Mais de l’autre côté du Plexiglas, dans la chambre de Phong, le lit était fait.

Les rats sont venus. Ils l’ont emmené dans les égouts.

Amandine mit ses mains sur son crâne et sentit les larmes monter. Elle fonça dans les couloirs, manquant de se cogner à plusieurs reprises aux vitres. Et se décida à appeler la police.

Un serveur vocal, l’attente interminable, puis une voix humaine, enfin.

— Mon mari a disparu !

On lui demanda de se calmer, de ne pas crier parce qu’on ne comprenait rien. Amandine allait lâcher son identité, son adresse quand elle entendit soudain le bruit d’une clé dans la serrure. Elle se figea, le téléphone collé à l’oreille.

Phong apparut dans l’embrasure, jogging, baskets, petite bouteille d’eau presque vide dans la main. En sueur. Et sans masque.

Il la fixa comme un animal pris au piège et perdit l’expression sereine que le joggeur arbore après sa course.

Amandine en lâcha son téléphone portable qui tomba par terre.

Phong resta là, quelques secondes sans bouger, puis baissa la tête. Lorsqu’il releva les yeux, il avoua :

— J’ai juste besoin de me sentir vivant.

Puis il disparut dans sa salle de bains.

Amandine se mit à trembler. Elle regarda ses doigts, essayant d’une main de contenir l’autre. Trahie… Trompée… Elle tombait des nues.

Pas Phong, pas lui.

Folle de rage, elle se rua vers la porte vitrée, traversa le salon de Phong, arriva dans la salle de bains où son mari était en train de se déshabiller. Amandine découvrit, entassés à côté de la machine à laver, des tee-shirts de sport qu’elle n’avait jamais vus. Elle ne venait jamais ici, Phong nettoyait et faisait ses lessives lui-même. Quand s’était-il acheté toute cette panoplie ? Où ?
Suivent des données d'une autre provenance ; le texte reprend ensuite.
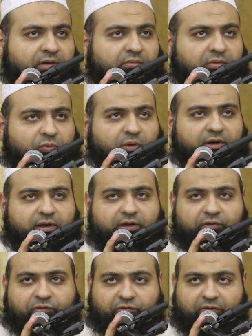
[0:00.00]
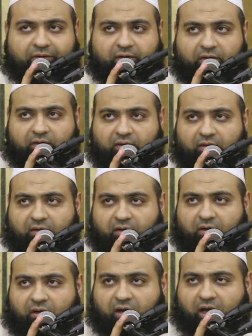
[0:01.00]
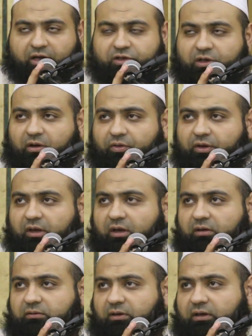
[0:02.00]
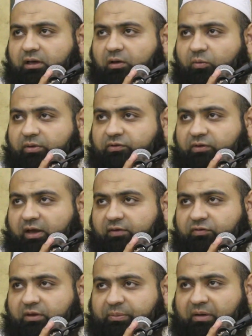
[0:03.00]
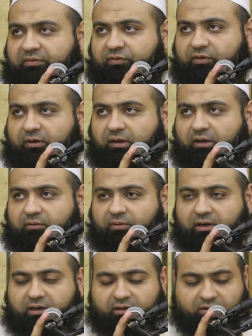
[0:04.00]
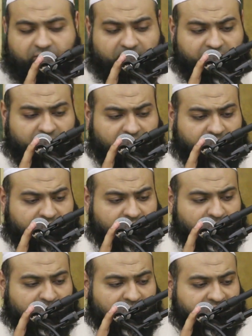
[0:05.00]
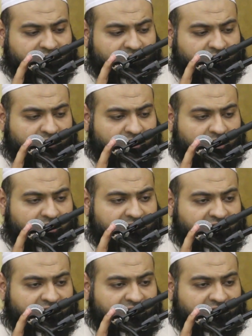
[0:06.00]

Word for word: Number one is Aisha radiallahu anha once asked the Prophet sallallahu alaihi wasallam, the Prophet of Allah,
— C’est juste un peu de sport. Je cours dans la forêt aux heures du midi, je ne croise jamais personne. Ce n’est pas un crime, quand même ? Et comme tu peux le constater, je suis toujours en vie.

Amandine ouvrait et fermait les poings.

— Depuis combien de temps tu fais ça ?

Elle avait du mal à s’exprimer, les mots peinaient à sortir.

— Depuis qu’on est installés ici. Je suis désolé.

Il s’enferma dans la cabine de douche et fit couler l’eau. Amandine resta là, penaude, incapable de réaliser ce qu’elle venait de découvrir. Ses yeux ne quittaient plus le monceau de linge. Elle finit par sortir d’un pas martial et claqua violemment la porte.

Qu’est-ce qu’il voulait ? Se suicider ?

Amandine explosa en sanglots sur son canapé.

[63]

Nicolas, HS.

Lucie, HS.

Pascal Robillard, HS.

Jacques Levallois, HS.

Franck Sharko était là, seul dans l’open space, comme le dernier oisillon au fond du nid. Il avait le nez plongé dans les notes, les dossiers et les photos des affaires. Essayant de trouver la faille, de faire des recoupements, de progresser, millimètre par millimètre. Mais la masse d’informations était bien trop grande, et les effectifs trop peu nombreux. Les couloirs du 36 ressemblaient à ceux d’un hôtel en basse saison. La bonne ambiance, l’odeur du café, les éclats de voix : tout avait disparu.